Problem statement
Retype each entry exactly. Skip any pictures.

Saved data entries

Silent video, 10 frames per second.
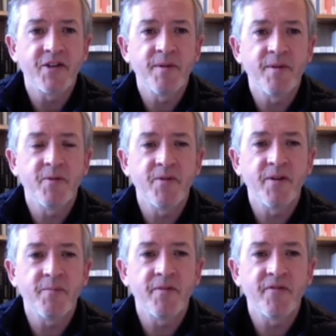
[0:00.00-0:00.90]
Do you remember when
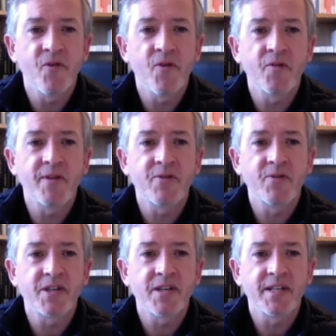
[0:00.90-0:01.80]
that before the
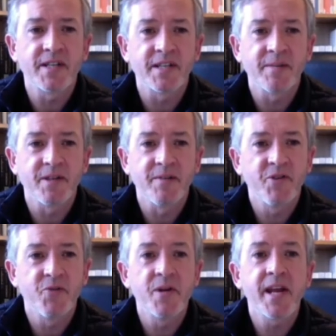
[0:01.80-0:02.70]
record started, sometimes
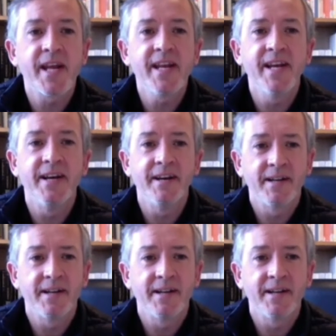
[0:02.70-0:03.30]
you would hear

Written solution
Silent video, 10 frames per second.
[0:00.00-0:00.90]
Do you remember when
[0:00.90-0:01.80]
that before the
[0:01.80-0:02.70]
record started, sometimes
[0:02.70-0:03.30]
you would hear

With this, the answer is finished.